A Better Model for Economic Forecasting During the Pandemic
As the U.S. began to shut down in mid-March in response to the coronavirus pandemic, economic forecasts were thrust into the spotlight. Second only to public health concerns, the question of what happens next to our jobs, businesses, and the economy at large have become all-consuming for a country on edge.
The pandemic presents unique problems when it comes to forecasting. As noted by FocusEconomics, a provider of economic analysis that surveys hundreds of economic experts from the leading banks and think tanks, the spread among economic growth forecasts for Q2 in the U.S. grew from 3.5 percentage points in early February to a staggering 56.8 percentage points by late April. While most economists expect to see a GDP rebound in the second half of the year, how comfortable can policy makers be with Q3 and Q4 projections given the divergence in Q2 forecasting? In late April, the Fed’s economists offered a baseline projection that showed Q3 and Q4 improvement accompanied with the caveat that “a more pessimistic projection was no less plausible than the baseline forecast.” Statements like this don’t exactly inspire confidence.

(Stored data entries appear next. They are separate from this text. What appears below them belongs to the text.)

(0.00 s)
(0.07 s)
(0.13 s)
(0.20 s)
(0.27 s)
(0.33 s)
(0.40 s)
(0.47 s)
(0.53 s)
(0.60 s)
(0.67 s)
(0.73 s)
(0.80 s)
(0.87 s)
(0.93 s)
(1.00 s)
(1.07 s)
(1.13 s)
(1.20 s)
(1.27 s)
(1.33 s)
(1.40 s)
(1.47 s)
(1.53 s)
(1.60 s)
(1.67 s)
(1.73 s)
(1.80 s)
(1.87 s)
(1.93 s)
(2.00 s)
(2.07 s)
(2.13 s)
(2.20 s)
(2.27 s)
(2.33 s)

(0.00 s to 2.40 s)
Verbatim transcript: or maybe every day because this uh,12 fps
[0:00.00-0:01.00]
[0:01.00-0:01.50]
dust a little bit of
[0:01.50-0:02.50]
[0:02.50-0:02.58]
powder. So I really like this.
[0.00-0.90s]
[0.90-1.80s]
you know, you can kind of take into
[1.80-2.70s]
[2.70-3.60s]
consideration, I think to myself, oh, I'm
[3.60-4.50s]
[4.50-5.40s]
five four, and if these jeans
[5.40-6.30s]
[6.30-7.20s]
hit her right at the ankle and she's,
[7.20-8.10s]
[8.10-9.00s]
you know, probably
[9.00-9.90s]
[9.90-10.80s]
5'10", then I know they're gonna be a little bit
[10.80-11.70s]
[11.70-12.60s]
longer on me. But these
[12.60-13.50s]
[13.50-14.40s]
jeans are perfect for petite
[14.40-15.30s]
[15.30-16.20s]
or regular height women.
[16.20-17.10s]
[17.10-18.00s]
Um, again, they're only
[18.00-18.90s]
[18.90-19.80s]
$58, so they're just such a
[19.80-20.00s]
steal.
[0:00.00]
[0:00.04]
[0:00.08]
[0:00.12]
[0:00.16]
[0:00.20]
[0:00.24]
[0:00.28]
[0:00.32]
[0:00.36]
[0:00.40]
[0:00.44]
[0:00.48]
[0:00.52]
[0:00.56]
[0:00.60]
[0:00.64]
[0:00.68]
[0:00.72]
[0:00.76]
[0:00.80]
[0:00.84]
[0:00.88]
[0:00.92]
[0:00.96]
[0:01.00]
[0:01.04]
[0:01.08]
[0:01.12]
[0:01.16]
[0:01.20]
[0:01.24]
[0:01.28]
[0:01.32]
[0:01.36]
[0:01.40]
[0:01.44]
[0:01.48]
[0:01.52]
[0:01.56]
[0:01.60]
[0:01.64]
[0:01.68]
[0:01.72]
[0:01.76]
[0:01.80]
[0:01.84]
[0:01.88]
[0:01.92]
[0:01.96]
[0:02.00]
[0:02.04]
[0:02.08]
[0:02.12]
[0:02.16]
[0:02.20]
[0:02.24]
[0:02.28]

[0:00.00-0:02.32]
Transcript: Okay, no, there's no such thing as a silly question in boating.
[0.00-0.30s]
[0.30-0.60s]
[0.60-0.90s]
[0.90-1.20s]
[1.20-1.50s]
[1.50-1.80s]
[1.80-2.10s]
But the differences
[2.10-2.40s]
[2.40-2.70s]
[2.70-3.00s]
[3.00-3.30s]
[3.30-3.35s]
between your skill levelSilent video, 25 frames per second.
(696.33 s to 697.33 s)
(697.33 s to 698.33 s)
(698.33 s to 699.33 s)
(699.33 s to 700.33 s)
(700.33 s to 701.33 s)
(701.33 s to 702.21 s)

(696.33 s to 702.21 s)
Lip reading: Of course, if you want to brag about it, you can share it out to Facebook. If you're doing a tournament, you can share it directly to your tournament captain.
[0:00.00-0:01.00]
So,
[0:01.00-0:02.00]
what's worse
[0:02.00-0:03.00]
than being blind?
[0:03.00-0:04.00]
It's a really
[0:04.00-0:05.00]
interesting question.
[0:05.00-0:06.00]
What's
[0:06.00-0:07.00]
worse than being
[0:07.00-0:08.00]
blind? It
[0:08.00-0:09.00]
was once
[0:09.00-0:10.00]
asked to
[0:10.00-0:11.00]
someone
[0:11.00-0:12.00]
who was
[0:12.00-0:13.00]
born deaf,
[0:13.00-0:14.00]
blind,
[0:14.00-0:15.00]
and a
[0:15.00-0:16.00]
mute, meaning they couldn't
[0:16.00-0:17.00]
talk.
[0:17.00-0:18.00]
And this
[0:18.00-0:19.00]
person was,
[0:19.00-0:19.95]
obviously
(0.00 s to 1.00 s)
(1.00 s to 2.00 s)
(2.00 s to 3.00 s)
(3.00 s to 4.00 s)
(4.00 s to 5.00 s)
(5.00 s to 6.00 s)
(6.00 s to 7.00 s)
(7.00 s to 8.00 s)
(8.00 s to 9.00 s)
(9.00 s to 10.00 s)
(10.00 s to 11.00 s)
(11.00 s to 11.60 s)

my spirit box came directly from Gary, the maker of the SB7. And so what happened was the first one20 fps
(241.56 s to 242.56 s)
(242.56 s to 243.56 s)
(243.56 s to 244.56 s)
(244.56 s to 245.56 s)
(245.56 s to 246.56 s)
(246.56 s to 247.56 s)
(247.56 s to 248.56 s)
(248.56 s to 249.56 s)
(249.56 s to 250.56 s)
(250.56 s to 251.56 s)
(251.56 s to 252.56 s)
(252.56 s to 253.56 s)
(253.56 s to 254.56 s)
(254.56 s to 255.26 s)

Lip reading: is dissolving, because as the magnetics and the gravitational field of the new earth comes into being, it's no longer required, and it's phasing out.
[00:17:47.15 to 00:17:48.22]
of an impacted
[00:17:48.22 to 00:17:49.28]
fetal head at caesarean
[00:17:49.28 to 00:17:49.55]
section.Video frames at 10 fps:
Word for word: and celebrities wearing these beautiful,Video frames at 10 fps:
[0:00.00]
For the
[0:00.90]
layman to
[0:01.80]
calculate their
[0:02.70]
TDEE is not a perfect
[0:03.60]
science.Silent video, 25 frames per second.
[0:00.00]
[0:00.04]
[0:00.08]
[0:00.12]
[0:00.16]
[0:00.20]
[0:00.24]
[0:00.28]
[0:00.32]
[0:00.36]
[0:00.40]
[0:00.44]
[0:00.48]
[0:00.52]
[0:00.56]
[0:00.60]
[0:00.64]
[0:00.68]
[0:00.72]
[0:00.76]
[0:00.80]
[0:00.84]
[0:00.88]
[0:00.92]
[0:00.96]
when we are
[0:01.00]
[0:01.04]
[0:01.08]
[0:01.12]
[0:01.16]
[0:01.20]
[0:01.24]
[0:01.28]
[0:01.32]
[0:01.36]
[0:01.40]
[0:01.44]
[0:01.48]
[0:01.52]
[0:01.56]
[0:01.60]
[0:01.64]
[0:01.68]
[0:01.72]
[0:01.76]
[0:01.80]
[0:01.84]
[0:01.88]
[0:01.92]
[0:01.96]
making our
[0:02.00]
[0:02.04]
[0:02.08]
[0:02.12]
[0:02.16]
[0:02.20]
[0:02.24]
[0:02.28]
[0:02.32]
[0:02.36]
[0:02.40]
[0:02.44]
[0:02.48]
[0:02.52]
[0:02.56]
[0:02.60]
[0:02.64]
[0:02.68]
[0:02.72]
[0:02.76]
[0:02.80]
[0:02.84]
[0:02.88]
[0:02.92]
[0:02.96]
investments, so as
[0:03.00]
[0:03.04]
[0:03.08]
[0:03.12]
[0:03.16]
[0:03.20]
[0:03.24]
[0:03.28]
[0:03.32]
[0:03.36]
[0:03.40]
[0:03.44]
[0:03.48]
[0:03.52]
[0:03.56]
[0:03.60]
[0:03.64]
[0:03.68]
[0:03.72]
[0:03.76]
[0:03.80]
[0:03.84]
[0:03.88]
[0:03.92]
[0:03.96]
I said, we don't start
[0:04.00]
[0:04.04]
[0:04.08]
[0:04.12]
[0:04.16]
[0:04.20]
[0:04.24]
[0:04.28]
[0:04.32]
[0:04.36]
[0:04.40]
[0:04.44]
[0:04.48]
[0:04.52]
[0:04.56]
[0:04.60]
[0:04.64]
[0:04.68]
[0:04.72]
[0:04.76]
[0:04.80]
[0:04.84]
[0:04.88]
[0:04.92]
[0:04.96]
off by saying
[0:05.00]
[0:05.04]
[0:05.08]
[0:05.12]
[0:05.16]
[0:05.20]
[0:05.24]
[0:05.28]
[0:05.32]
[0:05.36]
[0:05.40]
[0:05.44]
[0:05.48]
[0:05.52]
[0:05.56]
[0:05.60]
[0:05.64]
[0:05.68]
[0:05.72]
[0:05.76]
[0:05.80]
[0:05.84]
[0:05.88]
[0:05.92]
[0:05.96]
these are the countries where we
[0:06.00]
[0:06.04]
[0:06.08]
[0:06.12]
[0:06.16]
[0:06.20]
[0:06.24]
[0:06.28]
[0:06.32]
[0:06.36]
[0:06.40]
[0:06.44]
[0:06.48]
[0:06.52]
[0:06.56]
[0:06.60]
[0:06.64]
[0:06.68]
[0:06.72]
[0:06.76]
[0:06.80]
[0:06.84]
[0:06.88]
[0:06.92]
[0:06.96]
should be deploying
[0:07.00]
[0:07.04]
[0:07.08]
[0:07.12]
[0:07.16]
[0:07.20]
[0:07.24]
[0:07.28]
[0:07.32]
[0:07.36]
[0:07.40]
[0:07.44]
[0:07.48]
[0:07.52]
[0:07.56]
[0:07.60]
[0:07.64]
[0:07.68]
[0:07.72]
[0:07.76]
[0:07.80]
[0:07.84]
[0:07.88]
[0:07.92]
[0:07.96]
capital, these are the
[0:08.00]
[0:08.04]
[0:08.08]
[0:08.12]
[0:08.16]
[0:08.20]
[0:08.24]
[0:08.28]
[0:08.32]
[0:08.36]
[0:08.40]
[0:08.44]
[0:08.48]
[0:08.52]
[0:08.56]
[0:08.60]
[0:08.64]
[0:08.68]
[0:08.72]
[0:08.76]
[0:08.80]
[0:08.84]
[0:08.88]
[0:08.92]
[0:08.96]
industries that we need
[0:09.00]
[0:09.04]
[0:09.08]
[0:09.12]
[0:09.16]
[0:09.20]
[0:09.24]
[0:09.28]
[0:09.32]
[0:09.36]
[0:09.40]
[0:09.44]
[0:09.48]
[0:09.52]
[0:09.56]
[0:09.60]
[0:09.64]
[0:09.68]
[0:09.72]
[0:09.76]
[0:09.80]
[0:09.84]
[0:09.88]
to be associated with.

There is a monumental need for timely and reliable economic forecasts. In lieu of them, policymakers and businesses are increasingly turning to real time alternative data sources, like mobility data from Apple and Google, or credit card transaction data. While valuable, these data sources lack important context and connectivity to larger economic trends. (For example, credit card data does not capture the impact that this pandemic is having on cash transactions, and mobility data does not explain whether consumers are spending more or less when they reach their destinations.)